### The data
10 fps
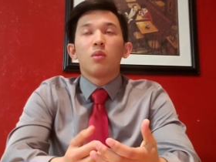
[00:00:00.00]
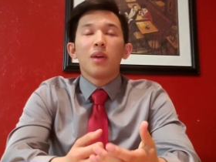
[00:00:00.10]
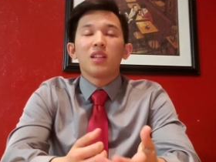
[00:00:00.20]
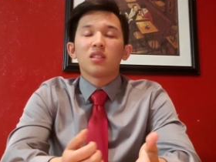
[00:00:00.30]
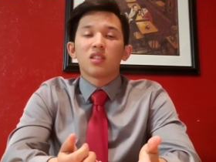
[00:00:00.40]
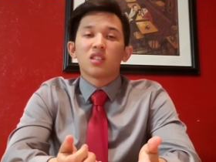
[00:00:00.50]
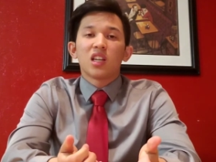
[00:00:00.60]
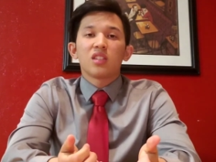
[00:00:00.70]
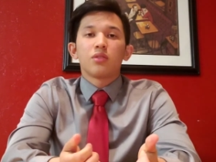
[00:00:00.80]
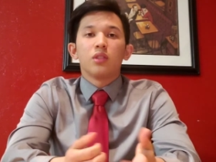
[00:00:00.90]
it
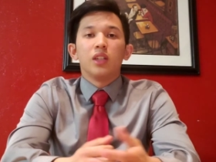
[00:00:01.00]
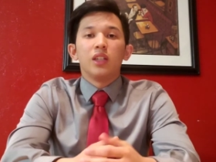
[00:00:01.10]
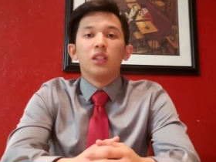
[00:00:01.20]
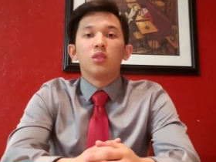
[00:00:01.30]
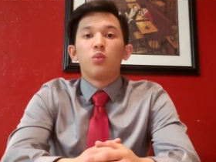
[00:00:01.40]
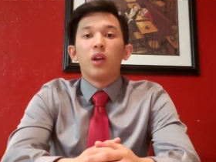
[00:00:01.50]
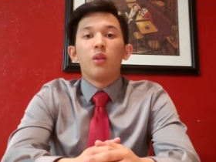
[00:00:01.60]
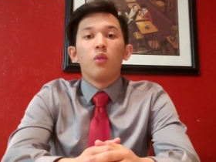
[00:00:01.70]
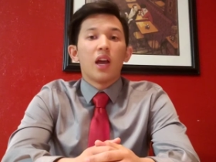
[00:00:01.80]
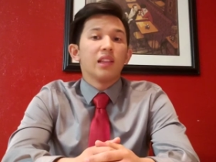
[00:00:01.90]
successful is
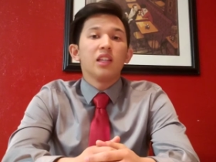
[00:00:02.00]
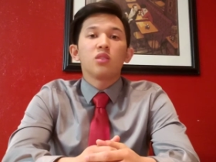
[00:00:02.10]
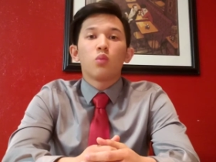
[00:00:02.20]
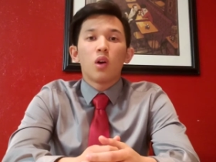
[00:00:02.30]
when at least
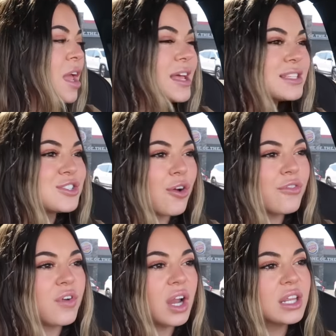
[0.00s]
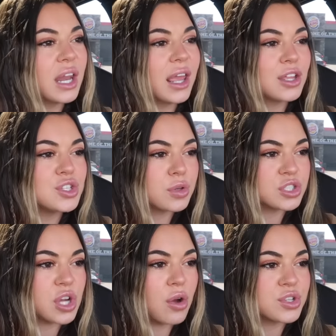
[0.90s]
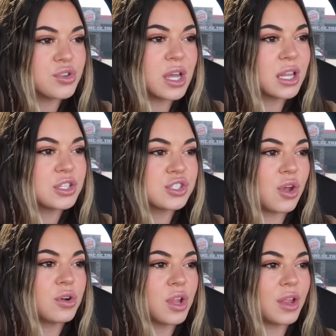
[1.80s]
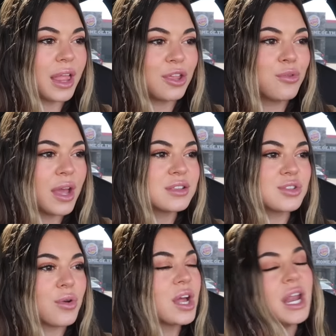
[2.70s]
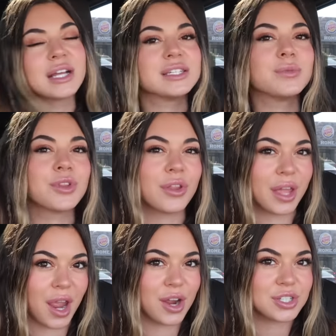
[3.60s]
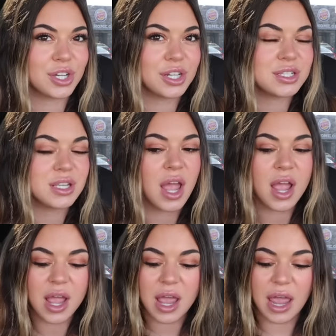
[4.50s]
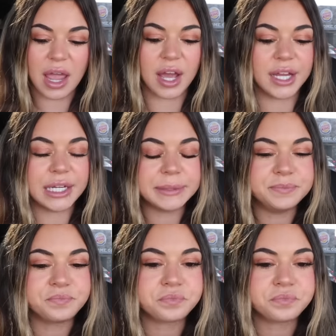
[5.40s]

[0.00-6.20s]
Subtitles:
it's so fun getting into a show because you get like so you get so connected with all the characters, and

### What you need to do
Return every entry exactly, dropping the pictures.

### Reply
10 fps
[00:00:00.00]
[00:00:00.10]
[00:00:00.20]
[00:00:00.30]
[00:00:00.40]
[00:00:00.50]
[00:00:00.60]
[00:00:00.70]
[00:00:00.80]
[00:00:00.90]
it
[00:00:01.00]
[00:00:01.10]
[00:00:01.20]
[00:00:01.30]
[00:00:01.40]
[00:00:01.50]
[00:00:01.60]
[00:00:01.70]
[00:00:01.80]
[00:00:01.90]
successful is
[00:00:02.00]
[00:00:02.10]
[00:00:02.20]
[00:00:02.30]
when at least
[0.00s]
[0.90s]
[1.80s]
[2.70s]
[3.60s]
[4.50s]
[5.40s]

[0.00-6.20s]
Subtitles:
it's so fun getting into a show because you get like so you get so connected with all the characters, and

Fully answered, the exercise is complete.